(Dataset entries)
######
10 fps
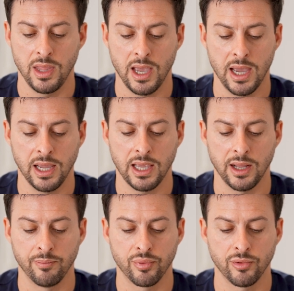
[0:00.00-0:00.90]
I
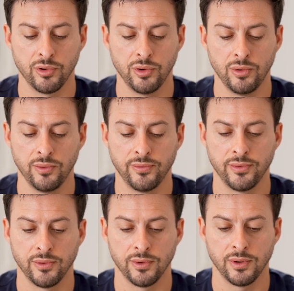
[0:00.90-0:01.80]
can
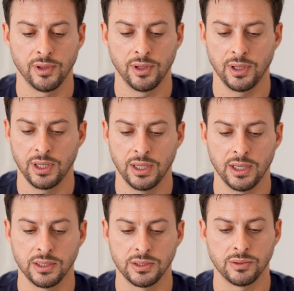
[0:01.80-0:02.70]
prove
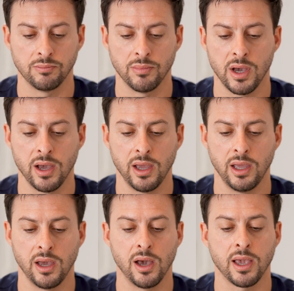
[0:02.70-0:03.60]
it's my
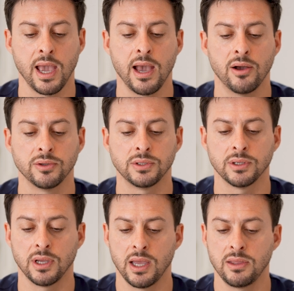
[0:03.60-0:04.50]
account
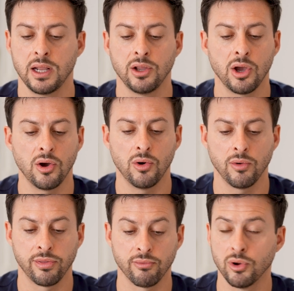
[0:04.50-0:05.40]
and then go
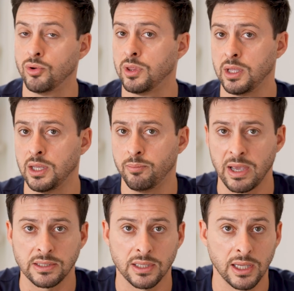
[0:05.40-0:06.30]
through the
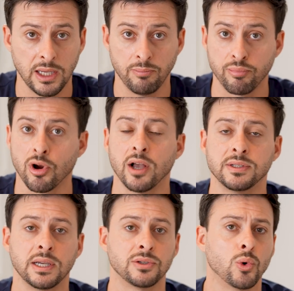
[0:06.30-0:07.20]
basically
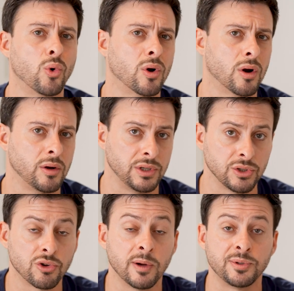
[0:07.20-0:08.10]
process or
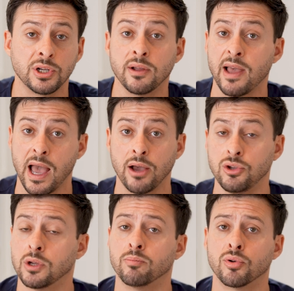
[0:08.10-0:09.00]
description of how
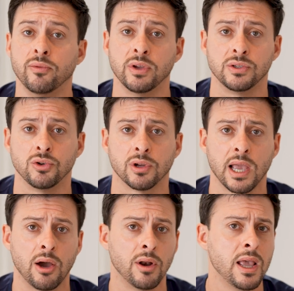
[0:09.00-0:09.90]
you can prove it's your
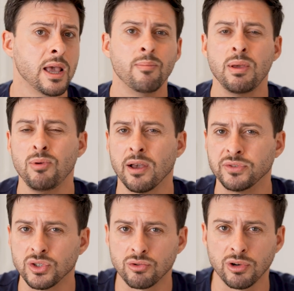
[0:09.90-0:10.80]
account. Maybe you have
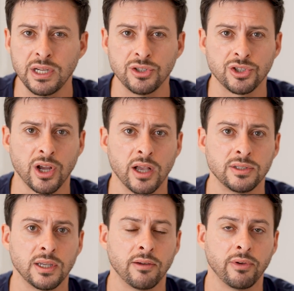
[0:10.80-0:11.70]

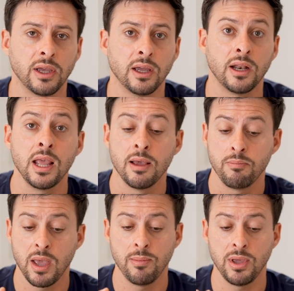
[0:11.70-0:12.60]
screenshots of it.
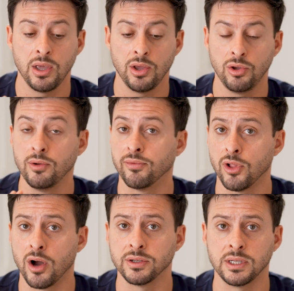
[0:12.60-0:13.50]
Maybe you've
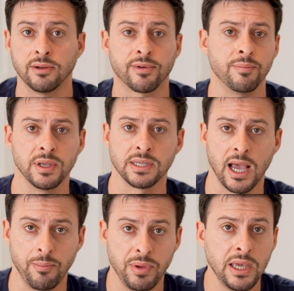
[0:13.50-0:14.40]
logged in from this
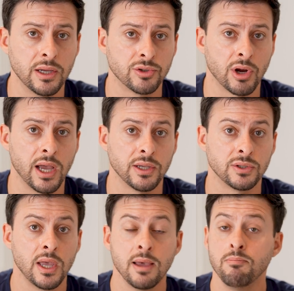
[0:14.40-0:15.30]
IP
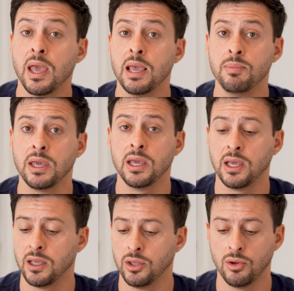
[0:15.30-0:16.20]
address. Maybe
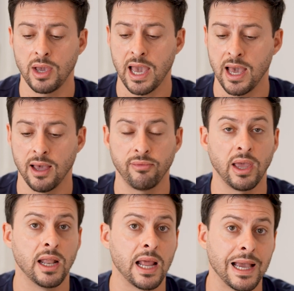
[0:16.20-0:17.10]
you have
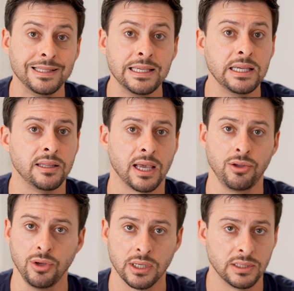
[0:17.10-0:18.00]
an ID that
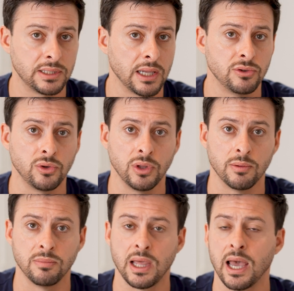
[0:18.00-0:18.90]
you can send to
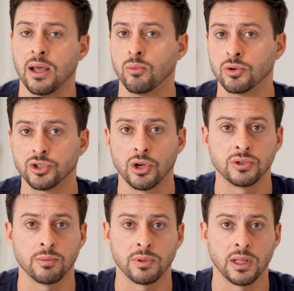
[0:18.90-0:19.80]
them that will show
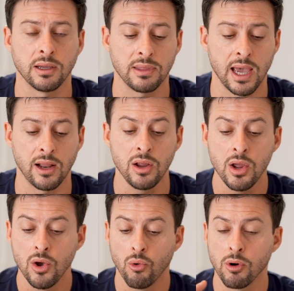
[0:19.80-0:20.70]
something like that.
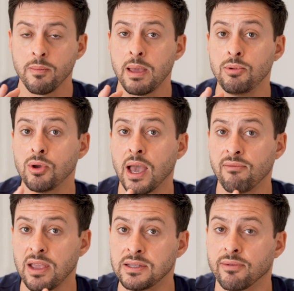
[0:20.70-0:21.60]
Or maybe you
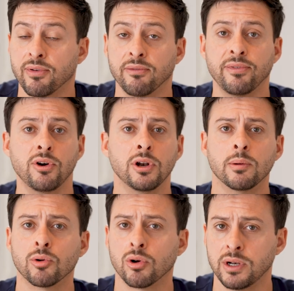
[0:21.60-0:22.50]
have a different phone
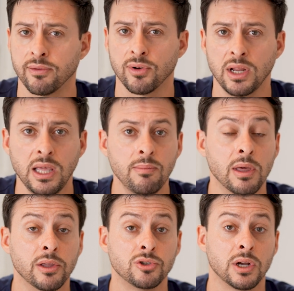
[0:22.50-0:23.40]
number or different
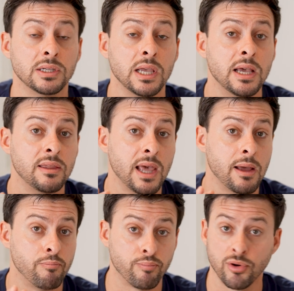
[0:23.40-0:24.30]
email address
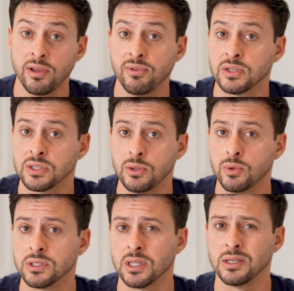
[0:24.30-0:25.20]
that previously
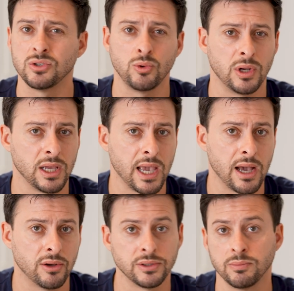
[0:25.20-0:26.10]
was linked to an
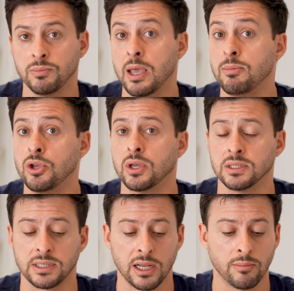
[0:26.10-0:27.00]
account. Maybe you
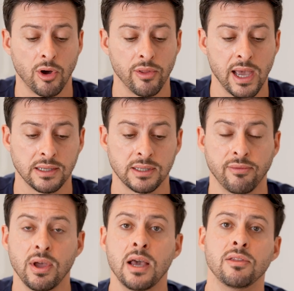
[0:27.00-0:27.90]
can send them all that
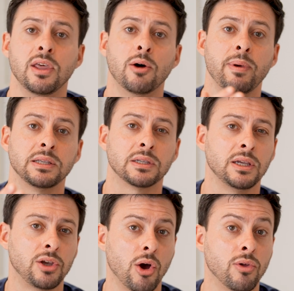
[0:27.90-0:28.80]
stuff. They'll
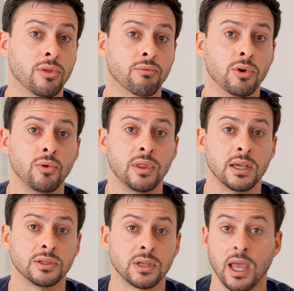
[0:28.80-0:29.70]
basically go through
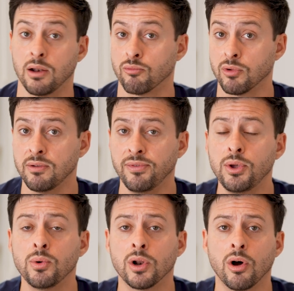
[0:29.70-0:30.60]
this and
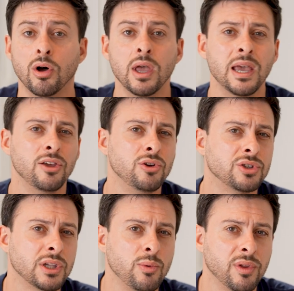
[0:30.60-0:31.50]
review it all.
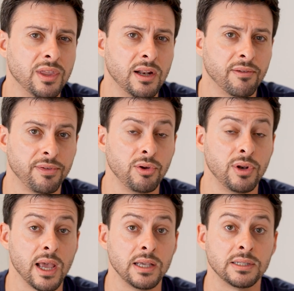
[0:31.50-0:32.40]
Usually within a few
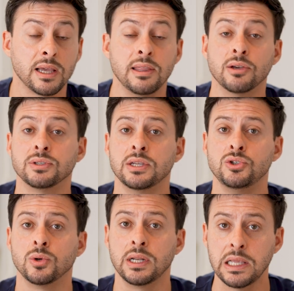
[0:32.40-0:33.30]
days, they'll
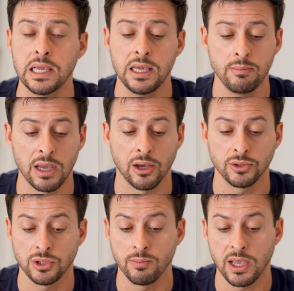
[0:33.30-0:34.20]
send you an email.
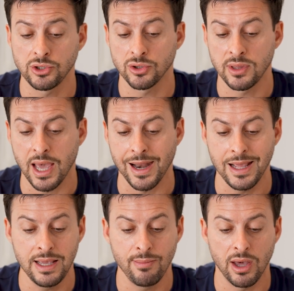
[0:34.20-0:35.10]
So make sure that
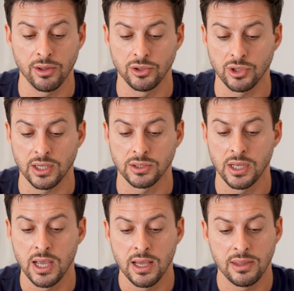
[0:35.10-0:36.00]
email address
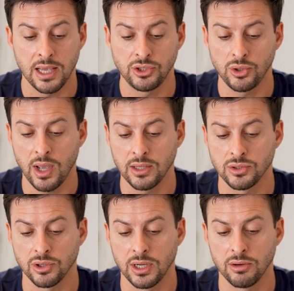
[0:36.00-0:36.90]
that you
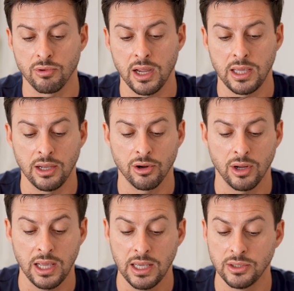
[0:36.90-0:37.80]
enter in right
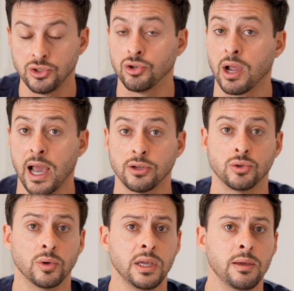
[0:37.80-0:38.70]
here is your
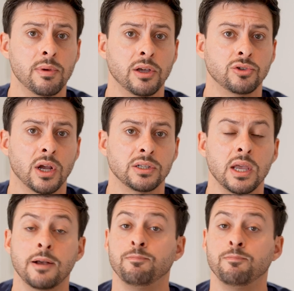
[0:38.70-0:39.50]
actual email address.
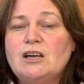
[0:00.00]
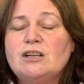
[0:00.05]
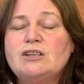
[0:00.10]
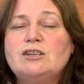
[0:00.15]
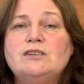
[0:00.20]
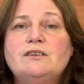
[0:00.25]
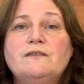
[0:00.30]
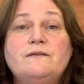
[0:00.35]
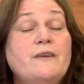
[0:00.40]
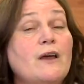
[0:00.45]

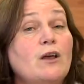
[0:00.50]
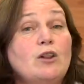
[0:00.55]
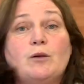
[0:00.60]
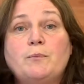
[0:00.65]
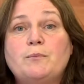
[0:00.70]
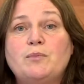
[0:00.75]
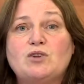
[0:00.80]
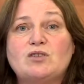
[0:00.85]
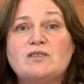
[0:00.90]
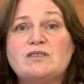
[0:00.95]
to
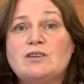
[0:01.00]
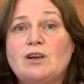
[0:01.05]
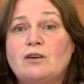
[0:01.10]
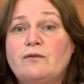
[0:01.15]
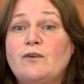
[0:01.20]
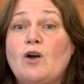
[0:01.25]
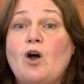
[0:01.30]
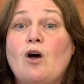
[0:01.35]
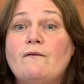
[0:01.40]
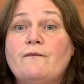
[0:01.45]
develop your
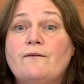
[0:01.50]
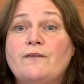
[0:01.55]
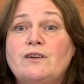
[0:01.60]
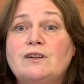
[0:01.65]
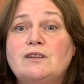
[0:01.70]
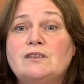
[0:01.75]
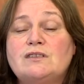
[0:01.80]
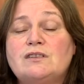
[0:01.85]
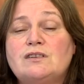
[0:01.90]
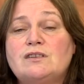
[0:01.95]

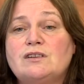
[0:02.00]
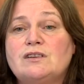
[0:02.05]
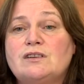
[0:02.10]
self-confidence,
######
◆ **Assignment**
Return every record exactly, without the pictures.

◆ **Response to the task**
10 fps
[0:00.00-0:00.90]
I
[0:00.90-0:01.80]
can
[0:01.80-0:02.70]
prove
[0:02.70-0:03.60]
it's my
[0:03.60-0:04.50]
account
[0:04.50-0:05.40]
and then go
[0:05.40-0:06.30]
through the
[0:06.30-0:07.20]
basically
[0:07.20-0:08.10]
process or
[0:08.10-0:09.00]
description of how
[0:09.00-0:09.90]
you can prove it's your
[0:09.90-0:10.80]
account. Maybe you have
[0:10.80-0:11.70]

[0:11.70-0:12.60]
screenshots of it.
[0:12.60-0:13.50]
Maybe you've
[0:13.50-0:14.40]
logged in from this
[0:14.40-0:15.30]
IP
[0:15.30-0:16.20]
address. Maybe
[0:16.20-0:17.10]
you have
[0:17.10-0:18.00]
an ID that
[0:18.00-0:18.90]
you can send to
[0:18.90-0:19.80]
them that will show
[0:19.80-0:20.70]
something like that.
[0:20.70-0:21.60]
Or maybe you
[0:21.60-0:22.50]
have a different phone
[0:22.50-0:23.40]
number or different
[0:23.40-0:24.30]
email address
[0:24.30-0:25.20]
that previously
[0:25.20-0:26.10]
was linked to an
[0:26.10-0:27.00]
account. Maybe you
[0:27.00-0:27.90]
can send them all that
[0:27.90-0:28.80]
stuff. They'll
[0:28.80-0:29.70]
basically go through
[0:29.70-0:30.60]
this and
[0:30.60-0:31.50]
review it all.
[0:31.50-0:32.40]
Usually within a few
[0:32.40-0:33.30]
days, they'll
[0:33.30-0:34.20]
send you an email.
[0:34.20-0:35.10]
So make sure that
[0:35.10-0:36.00]
email address
[0:36.00-0:36.90]
that you
[0:36.90-0:37.80]
enter in right
[0:37.80-0:38.70]
here is your
[0:38.70-0:39.50]
actual email address.
[0:00.00]
[0:00.05]
[0:00.10]
[0:00.15]
[0:00.20]
[0:00.25]
[0:00.30]
[0:00.35]
[0:00.40]
[0:00.45]

[0:00.50]
[0:00.55]
[0:00.60]
[0:00.65]
[0:00.70]
[0:00.75]
[0:00.80]
[0:00.85]
[0:00.90]
[0:00.95]
to
[0:01.00]
[0:01.05]
[0:01.10]
[0:01.15]
[0:01.20]
[0:01.25]
[0:01.30]
[0:01.35]
[0:01.40]
[0:01.45]
develop your
[0:01.50]
[0:01.55]
[0:01.60]
[0:01.65]
[0:01.70]
[0:01.75]
[0:01.80]
[0:01.85]
[0:01.90]
[0:01.95]

[0:02.00]
[0:02.05]
[0:02.10]
self-confidence,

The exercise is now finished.